[[ RECORDS TO PROCESS open ]]
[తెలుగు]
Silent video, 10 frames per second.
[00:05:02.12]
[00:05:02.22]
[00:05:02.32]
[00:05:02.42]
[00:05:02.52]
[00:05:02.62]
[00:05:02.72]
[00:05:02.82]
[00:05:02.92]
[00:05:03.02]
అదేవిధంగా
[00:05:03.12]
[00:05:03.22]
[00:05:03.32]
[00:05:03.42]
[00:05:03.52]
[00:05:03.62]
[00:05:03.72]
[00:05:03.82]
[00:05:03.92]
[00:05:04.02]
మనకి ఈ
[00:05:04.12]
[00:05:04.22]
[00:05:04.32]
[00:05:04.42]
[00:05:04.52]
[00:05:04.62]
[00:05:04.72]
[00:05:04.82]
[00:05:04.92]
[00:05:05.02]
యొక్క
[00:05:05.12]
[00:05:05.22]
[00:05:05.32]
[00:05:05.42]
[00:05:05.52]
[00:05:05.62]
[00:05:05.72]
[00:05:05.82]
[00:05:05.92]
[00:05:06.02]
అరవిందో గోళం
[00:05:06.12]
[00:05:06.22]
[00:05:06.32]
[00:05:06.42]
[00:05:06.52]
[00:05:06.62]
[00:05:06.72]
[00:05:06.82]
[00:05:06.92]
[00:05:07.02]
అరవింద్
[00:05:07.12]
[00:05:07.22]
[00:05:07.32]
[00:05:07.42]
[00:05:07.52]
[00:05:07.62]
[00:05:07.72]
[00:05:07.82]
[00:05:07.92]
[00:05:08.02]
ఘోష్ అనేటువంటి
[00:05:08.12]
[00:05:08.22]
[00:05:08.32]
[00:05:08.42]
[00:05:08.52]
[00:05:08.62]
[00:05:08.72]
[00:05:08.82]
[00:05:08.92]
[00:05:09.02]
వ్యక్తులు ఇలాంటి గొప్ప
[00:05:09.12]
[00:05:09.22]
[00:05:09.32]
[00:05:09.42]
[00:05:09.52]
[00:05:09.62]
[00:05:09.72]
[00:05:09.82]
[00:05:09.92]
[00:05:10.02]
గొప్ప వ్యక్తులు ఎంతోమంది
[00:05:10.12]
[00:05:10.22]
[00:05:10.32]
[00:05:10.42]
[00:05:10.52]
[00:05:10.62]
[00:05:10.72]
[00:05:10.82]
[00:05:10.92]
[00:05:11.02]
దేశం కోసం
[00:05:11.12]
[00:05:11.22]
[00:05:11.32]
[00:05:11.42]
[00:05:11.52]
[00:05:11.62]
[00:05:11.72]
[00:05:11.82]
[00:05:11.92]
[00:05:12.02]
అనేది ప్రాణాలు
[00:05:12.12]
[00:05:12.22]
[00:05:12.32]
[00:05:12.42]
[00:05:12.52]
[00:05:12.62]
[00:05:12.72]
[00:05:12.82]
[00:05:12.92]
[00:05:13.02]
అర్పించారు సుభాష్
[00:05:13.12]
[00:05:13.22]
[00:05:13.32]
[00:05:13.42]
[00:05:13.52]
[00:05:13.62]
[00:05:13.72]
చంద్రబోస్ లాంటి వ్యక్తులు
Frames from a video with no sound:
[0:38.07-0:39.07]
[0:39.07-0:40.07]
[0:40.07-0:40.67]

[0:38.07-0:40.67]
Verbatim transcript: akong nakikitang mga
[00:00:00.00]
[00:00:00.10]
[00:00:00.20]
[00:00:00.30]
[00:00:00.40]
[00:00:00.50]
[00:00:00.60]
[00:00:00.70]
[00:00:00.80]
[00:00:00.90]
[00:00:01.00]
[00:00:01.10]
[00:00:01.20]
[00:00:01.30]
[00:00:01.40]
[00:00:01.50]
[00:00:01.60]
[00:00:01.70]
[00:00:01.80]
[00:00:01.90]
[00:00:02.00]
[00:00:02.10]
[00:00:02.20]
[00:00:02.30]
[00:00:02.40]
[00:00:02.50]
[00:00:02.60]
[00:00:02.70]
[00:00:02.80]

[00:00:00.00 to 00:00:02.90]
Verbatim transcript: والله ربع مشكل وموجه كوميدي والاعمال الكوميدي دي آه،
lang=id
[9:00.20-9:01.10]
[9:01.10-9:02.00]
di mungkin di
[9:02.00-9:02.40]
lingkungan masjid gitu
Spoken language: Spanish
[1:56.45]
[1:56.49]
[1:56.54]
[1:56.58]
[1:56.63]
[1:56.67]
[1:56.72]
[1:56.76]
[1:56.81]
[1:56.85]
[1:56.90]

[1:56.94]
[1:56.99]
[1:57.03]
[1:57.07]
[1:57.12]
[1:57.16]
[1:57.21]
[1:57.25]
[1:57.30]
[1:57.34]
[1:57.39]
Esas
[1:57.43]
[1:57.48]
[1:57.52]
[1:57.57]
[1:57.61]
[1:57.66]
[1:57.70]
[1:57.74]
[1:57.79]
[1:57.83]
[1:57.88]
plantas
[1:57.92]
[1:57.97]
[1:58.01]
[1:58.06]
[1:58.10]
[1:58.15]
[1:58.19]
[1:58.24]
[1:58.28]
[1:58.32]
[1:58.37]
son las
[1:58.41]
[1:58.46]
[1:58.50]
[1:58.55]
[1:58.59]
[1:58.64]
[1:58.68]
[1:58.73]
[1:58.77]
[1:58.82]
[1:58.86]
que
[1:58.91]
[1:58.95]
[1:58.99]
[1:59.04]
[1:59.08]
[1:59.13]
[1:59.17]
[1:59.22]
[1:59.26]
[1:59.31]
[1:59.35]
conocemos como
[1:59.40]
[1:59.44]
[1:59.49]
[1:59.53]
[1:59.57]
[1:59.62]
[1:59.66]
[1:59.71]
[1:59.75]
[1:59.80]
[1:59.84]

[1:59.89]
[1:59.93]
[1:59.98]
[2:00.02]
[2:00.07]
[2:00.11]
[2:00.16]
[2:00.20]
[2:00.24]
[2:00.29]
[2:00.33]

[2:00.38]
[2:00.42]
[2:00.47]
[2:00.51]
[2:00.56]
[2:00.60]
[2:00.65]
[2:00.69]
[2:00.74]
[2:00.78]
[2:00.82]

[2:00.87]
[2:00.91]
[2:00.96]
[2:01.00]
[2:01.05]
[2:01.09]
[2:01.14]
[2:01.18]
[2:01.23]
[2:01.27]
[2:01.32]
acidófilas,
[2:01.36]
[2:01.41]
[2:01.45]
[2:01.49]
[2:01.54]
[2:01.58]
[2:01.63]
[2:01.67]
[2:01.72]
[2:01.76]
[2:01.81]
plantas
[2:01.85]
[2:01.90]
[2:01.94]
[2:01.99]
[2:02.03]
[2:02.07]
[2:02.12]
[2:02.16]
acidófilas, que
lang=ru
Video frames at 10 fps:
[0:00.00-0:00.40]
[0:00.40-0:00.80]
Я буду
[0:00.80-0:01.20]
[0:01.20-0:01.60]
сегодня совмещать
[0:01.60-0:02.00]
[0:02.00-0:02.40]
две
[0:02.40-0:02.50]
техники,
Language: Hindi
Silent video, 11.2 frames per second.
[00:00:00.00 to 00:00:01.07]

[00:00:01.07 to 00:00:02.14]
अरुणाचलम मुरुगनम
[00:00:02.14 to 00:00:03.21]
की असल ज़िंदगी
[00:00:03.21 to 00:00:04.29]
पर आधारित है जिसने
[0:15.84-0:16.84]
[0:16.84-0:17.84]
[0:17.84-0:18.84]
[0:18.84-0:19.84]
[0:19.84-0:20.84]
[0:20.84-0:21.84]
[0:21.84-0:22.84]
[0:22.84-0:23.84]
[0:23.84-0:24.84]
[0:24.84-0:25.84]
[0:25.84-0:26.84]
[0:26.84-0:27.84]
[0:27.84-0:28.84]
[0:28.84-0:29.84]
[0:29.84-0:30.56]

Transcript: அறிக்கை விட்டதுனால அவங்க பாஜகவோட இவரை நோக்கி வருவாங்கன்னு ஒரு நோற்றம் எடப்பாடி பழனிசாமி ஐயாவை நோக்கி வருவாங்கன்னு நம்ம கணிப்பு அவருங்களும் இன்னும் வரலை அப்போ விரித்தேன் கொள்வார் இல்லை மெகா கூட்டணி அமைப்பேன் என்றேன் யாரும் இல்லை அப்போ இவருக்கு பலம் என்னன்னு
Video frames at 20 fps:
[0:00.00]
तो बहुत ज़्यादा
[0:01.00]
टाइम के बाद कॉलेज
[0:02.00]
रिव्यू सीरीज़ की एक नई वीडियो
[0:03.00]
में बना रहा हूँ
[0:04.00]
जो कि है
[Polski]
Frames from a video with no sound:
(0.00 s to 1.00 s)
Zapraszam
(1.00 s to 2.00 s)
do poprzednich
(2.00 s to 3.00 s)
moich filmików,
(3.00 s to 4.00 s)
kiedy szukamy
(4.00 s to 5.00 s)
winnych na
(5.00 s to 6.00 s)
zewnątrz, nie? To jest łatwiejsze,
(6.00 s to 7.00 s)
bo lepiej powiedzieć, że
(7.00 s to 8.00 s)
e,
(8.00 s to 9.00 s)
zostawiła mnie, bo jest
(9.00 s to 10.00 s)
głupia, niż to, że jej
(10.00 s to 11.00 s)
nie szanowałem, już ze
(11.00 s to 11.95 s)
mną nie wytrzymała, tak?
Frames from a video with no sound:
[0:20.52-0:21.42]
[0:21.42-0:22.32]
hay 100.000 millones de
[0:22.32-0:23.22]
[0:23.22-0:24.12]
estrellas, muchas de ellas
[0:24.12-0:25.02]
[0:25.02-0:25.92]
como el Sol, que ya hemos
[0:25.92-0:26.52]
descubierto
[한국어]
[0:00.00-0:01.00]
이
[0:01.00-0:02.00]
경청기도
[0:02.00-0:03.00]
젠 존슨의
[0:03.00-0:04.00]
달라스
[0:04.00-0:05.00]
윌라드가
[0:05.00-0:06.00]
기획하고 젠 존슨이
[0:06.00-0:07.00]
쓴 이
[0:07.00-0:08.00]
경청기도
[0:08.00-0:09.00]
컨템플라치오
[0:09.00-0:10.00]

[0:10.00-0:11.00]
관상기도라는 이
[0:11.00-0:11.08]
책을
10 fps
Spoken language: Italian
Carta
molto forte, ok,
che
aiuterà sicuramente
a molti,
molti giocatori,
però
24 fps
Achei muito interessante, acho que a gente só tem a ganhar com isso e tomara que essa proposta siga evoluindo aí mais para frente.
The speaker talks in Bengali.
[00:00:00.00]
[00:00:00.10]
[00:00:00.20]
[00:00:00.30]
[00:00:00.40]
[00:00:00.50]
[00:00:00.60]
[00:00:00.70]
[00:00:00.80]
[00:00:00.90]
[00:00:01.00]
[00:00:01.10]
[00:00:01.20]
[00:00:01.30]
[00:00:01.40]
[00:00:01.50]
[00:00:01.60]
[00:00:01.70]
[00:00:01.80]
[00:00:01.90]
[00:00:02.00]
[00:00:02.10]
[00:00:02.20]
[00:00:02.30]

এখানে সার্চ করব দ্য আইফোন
[[ RECORDS TO PROCESS closed ]]
TASK INSTRUCTIONS: The lines to output run from the one containing "[0:06.00-0:07.00]" through the last line of the records above; repeat them exactly and nothing more.

EXERCISE OUTPUT:
[0:06.00-0:07.00]
쓴 이
[0:07.00-0:08.00]
경청기도
[0:08.00-0:09.00]
컨템플라치오
[0:09.00-0:10.00]

[0:10.00-0:11.00]
관상기도라는 이
[0:11.00-0:11.08]
책을
10 fps
Spoken language: Italian
Carta
molto forte, ok,
che
aiuterà sicuramente
a molti,
molti giocatori,
però
24 fps
Achei muito interessante, acho que a gente só tem a ganhar com isso e tomara que essa proposta siga evoluindo aí mais para frente.
The speaker talks in Bengali.
[00:00:00.00]
[00:00:00.10]
[00:00:00.20]
[00:00:00.30]
[00:00:00.40]
[00:00:00.50]
[00:00:00.60]
[00:00:00.70]
[00:00:00.80]
[00:00:00.90]
[00:00:01.00]
[00:00:01.10]
[00:00:01.20]
[00:00:01.30]
[00:00:01.40]
[00:00:01.50]
[00:00:01.60]
[00:00:01.70]
[00:00:01.80]
[00:00:01.90]
[00:00:02.00]
[00:00:02.10]
[00:00:02.20]
[00:00:02.30]

এখানে সার্চ করব দ্য আইফোন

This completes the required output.